EXERCISE DIRECTIONS
Nothing but the lines from the one containing "[8:26.71-8:27.71]" through the last line of the material should appear in the answer, transcribed exactly, pictures excluded.

MATERIAL TO PROCESS
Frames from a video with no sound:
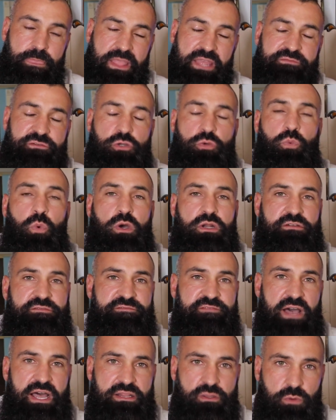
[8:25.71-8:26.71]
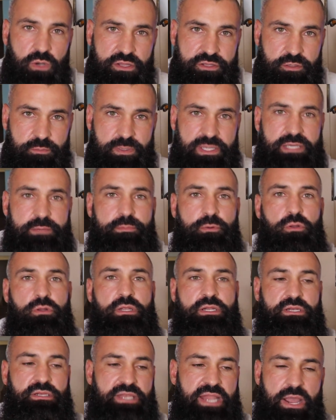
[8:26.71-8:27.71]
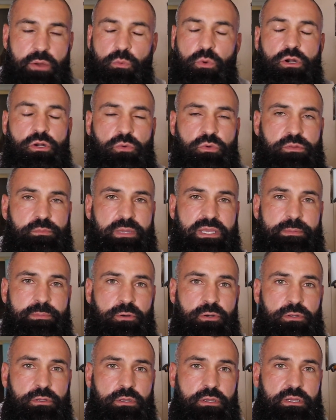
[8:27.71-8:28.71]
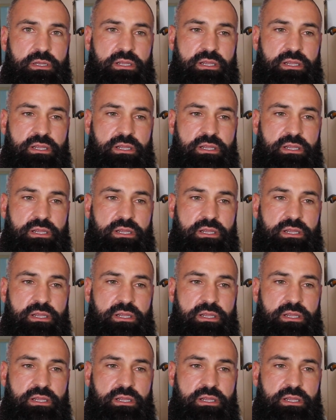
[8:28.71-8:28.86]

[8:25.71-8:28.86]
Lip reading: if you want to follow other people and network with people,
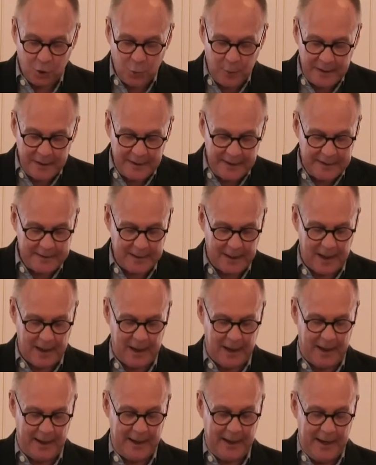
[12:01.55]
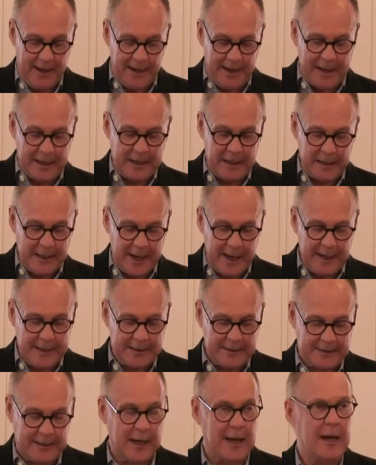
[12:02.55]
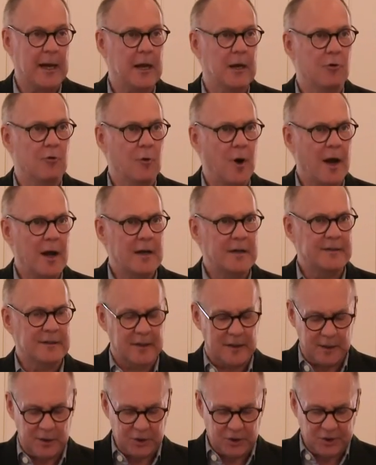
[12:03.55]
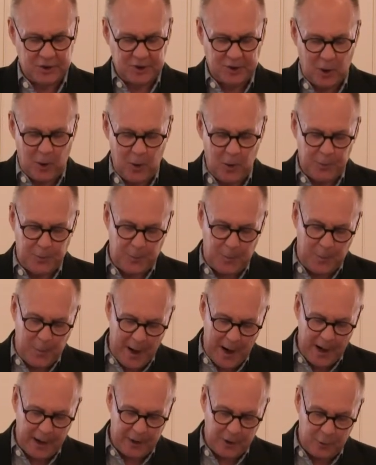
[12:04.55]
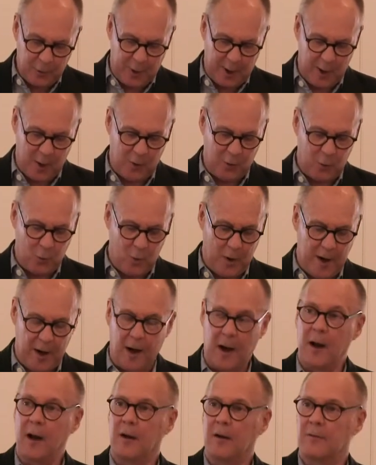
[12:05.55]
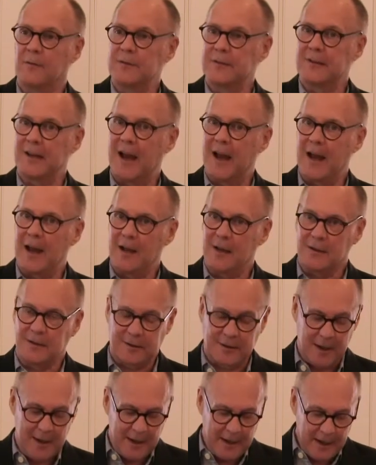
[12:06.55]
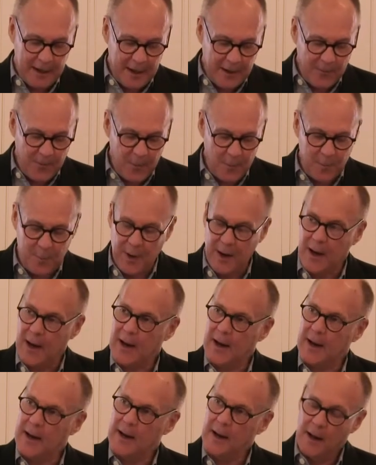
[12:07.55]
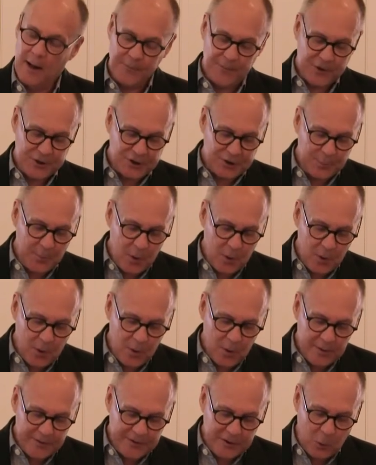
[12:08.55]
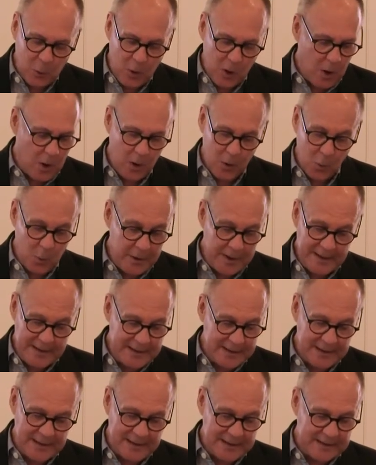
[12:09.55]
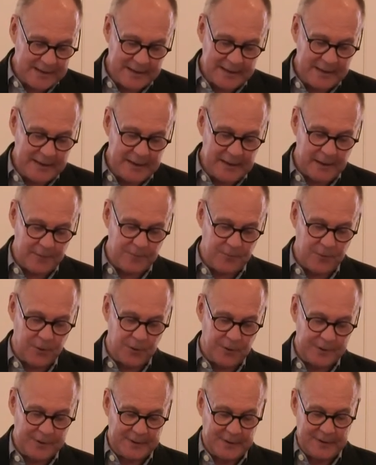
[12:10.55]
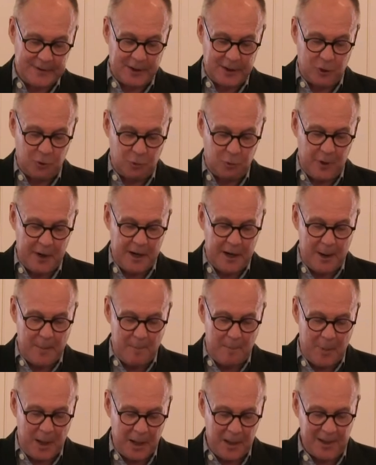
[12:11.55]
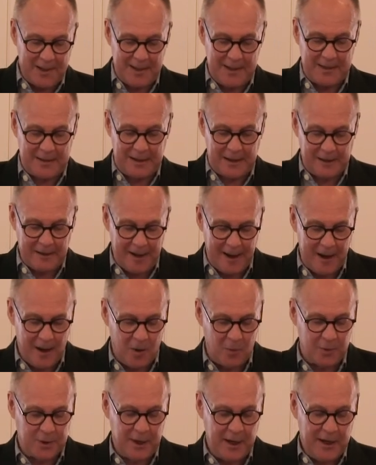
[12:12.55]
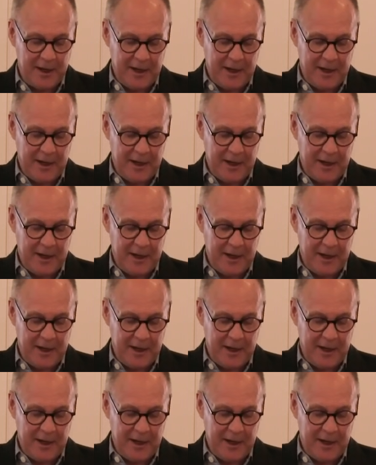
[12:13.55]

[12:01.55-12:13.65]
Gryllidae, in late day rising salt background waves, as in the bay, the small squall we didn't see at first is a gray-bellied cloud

RESULT BELOW
[8:26.71-8:27.71]
[8:27.71-8:28.71]
[8:28.71-8:28.86]

[8:25.71-8:28.86]
Lip reading: if you want to follow other people and network with people,
[12:01.55]
[12:02.55]
[12:03.55]
[12:04.55]
[12:05.55]
[12:06.55]
[12:07.55]
[12:08.55]
[12:09.55]
[12:10.55]
[12:11.55]
[12:12.55]
[12:13.55]

[12:01.55-12:13.65]
Gryllidae, in late day rising salt background waves, as in the bay, the small squall we didn't see at first is a gray-bellied cloud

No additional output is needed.